TASK DATA:
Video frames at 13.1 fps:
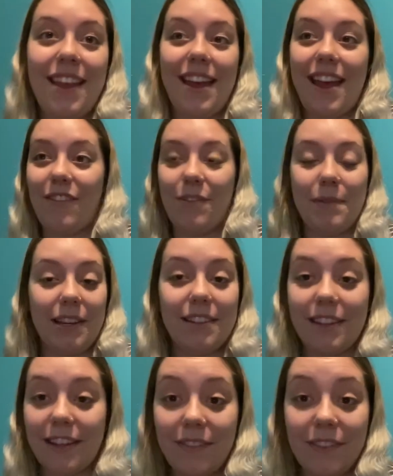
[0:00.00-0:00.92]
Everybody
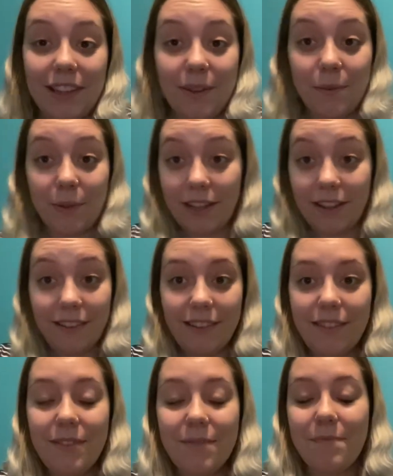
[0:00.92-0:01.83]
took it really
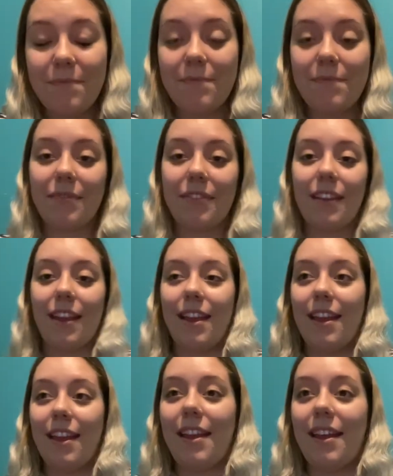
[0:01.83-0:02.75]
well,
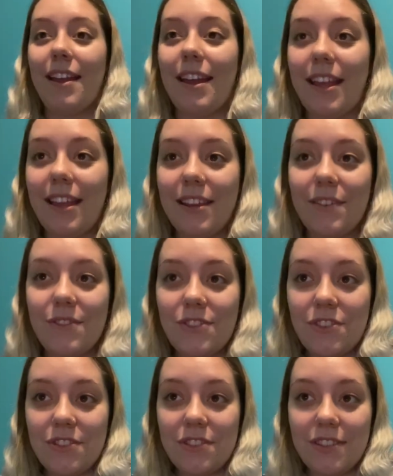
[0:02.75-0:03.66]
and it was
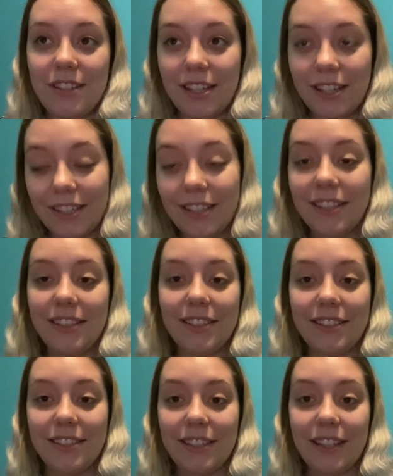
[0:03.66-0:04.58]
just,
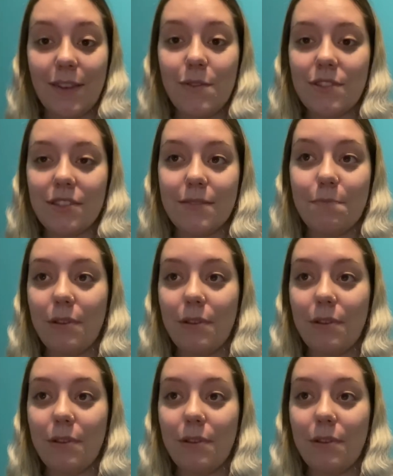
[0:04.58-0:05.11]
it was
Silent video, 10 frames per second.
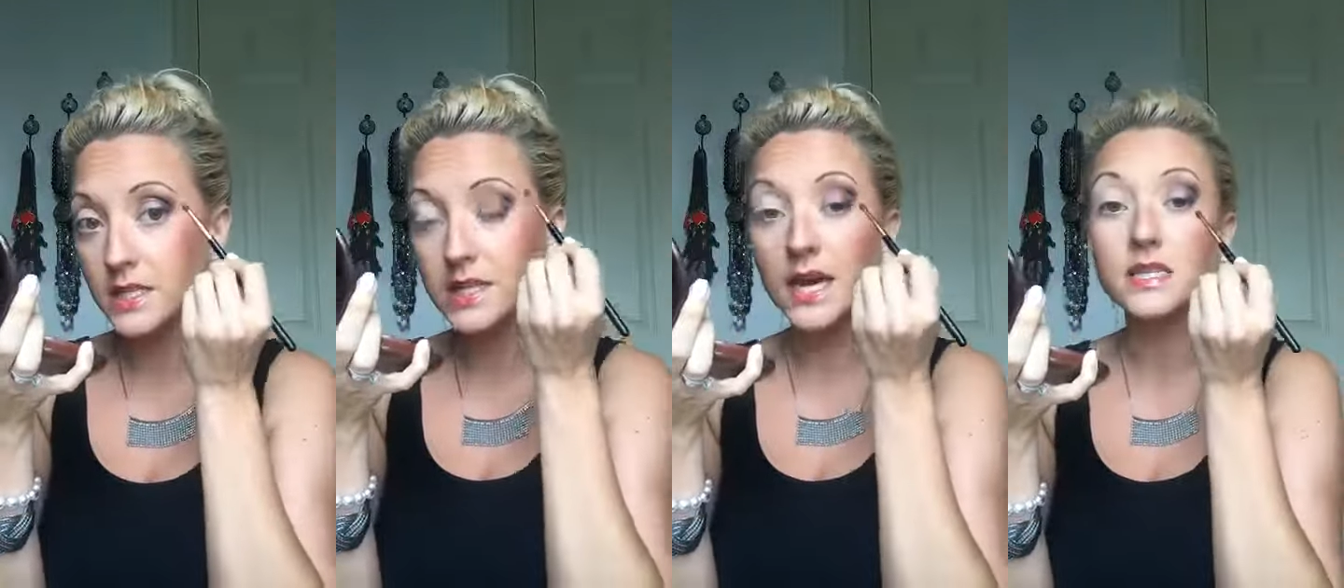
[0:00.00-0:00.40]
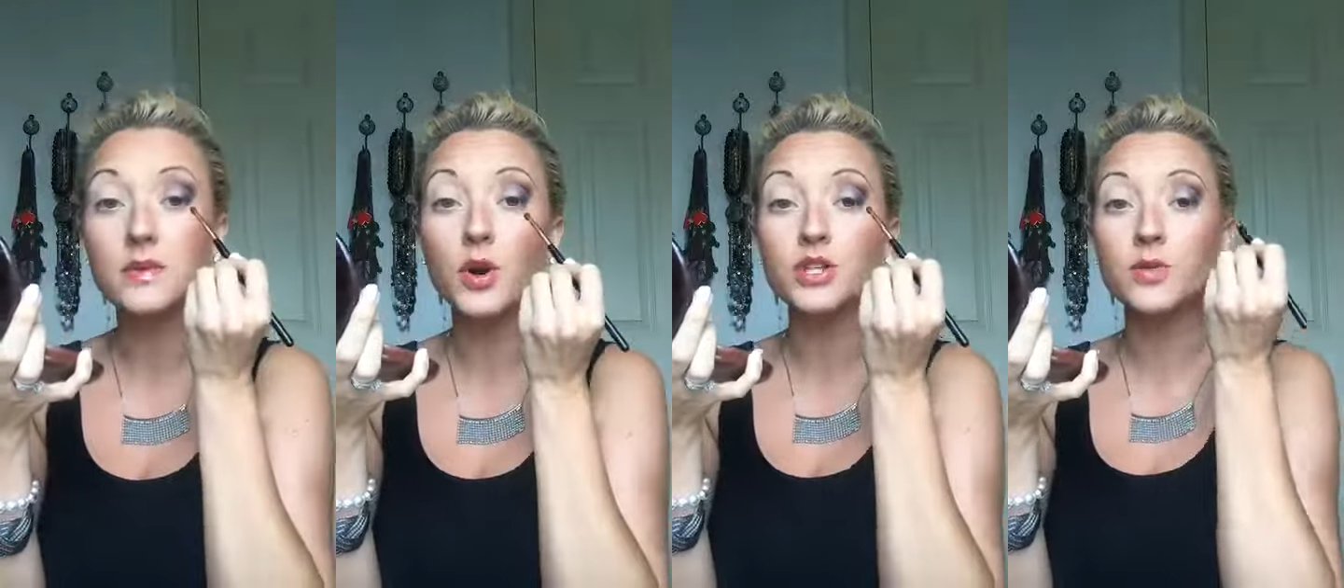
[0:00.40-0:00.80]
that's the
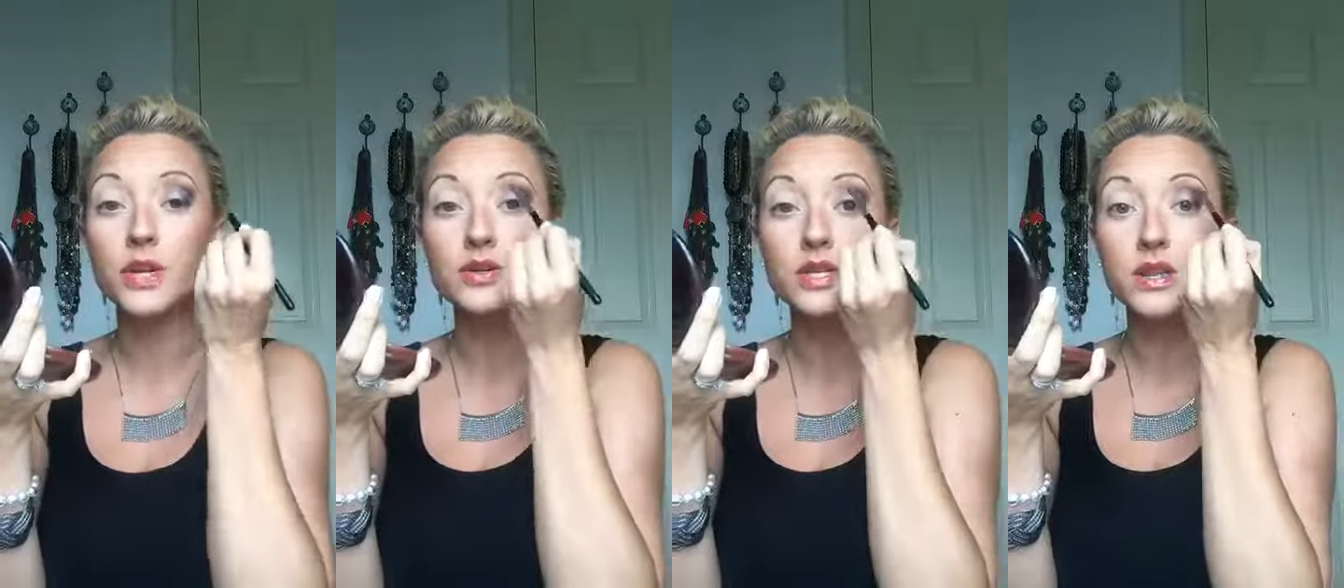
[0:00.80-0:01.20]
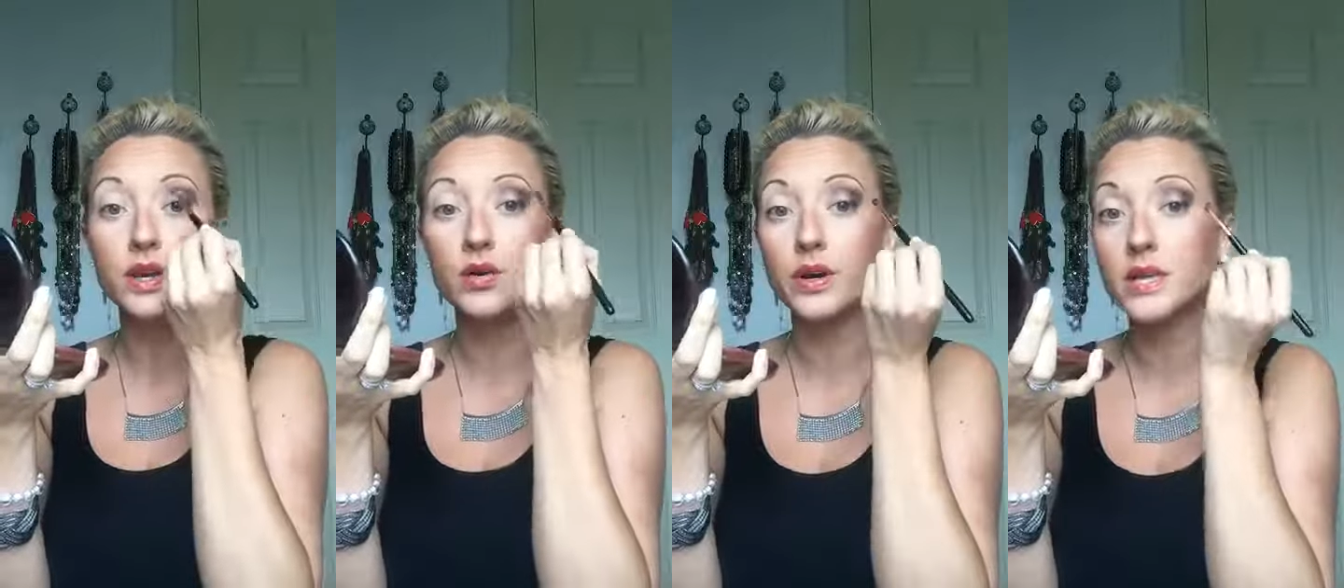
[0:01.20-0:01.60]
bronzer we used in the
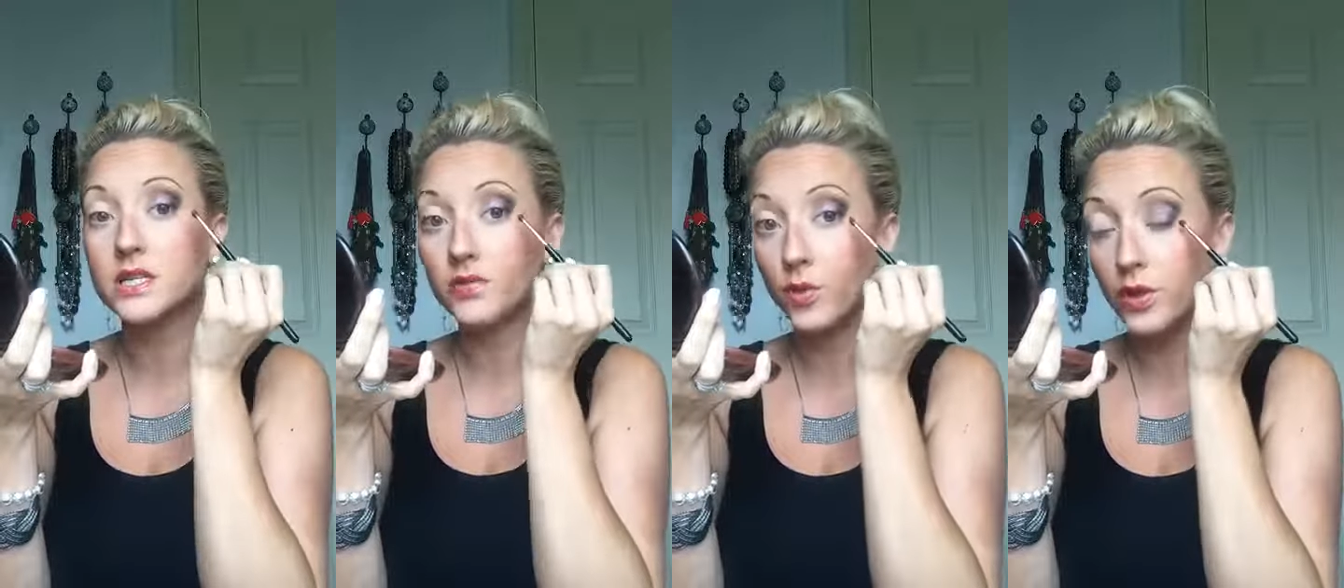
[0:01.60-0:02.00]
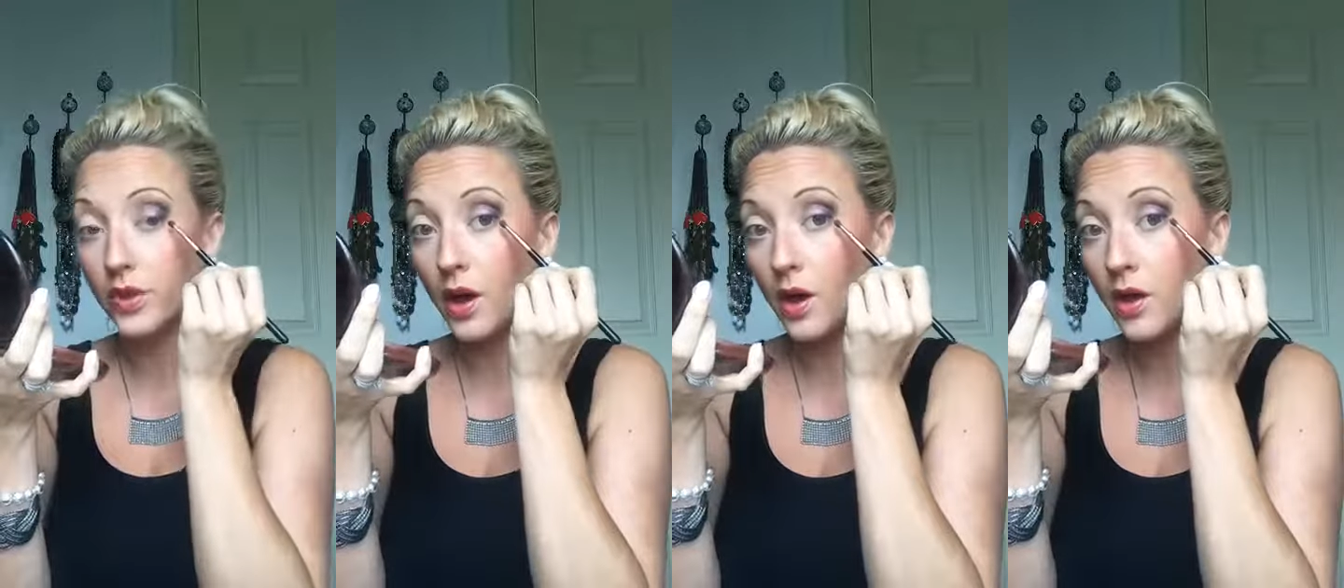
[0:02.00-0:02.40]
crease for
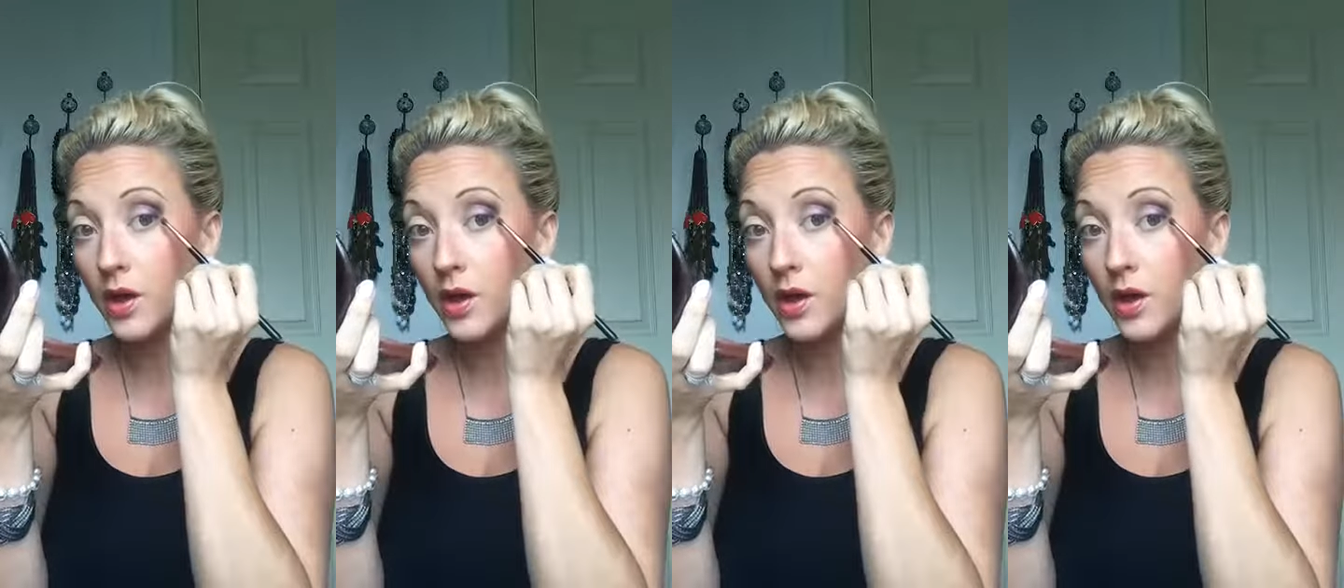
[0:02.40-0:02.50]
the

--

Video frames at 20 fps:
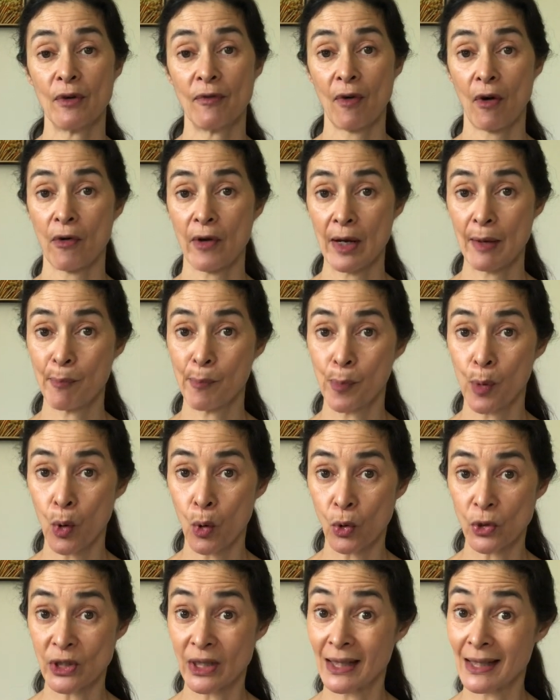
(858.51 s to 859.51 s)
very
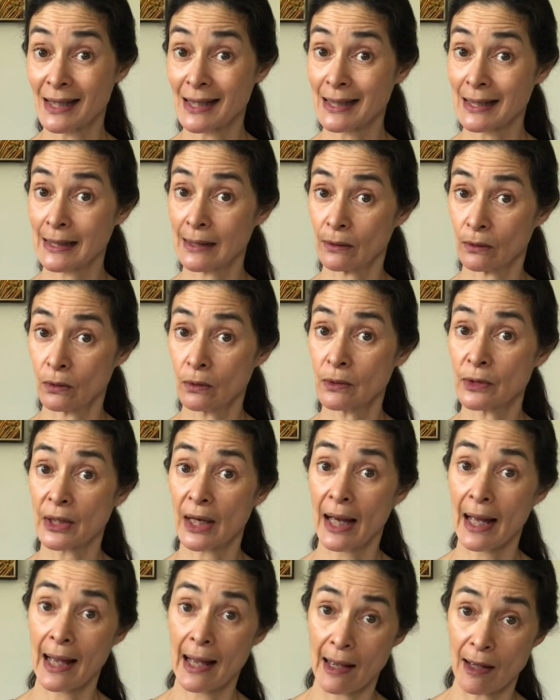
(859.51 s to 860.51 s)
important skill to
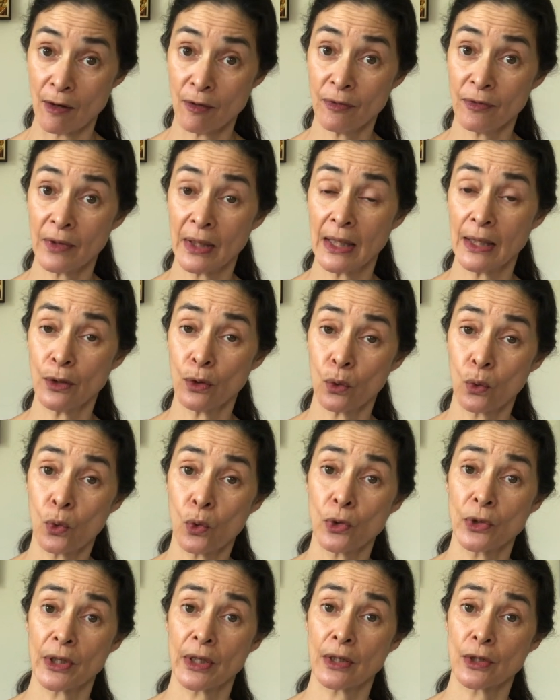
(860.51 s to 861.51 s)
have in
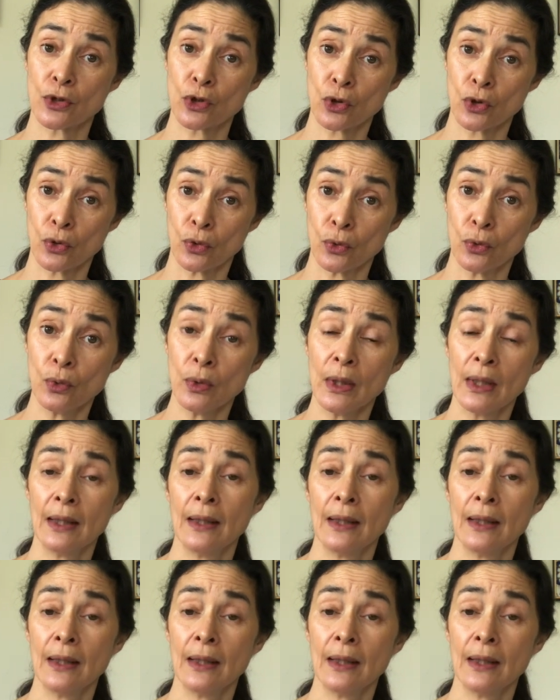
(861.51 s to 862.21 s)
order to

HOW TO COMPLETE THIS TASK:
Transcribe, exactly and without pictures, everything in the data from the line with "Video frames at 13.1" down to the line with "[0:00.80-0:01.20]", both included.

ANSWER FOR THIS EXERCISE:
Video frames at 13.1 fps:
[0:00.00-0:00.92]
Everybody
[0:00.92-0:01.83]
took it really
[0:01.83-0:02.75]
well,
[0:02.75-0:03.66]
and it was
[0:03.66-0:04.58]
just,
[0:04.58-0:05.11]
it was
Silent video, 10 frames per second.
[0:00.00-0:00.40]
[0:00.40-0:00.80]
that's the
[0:00.80-0:01.20]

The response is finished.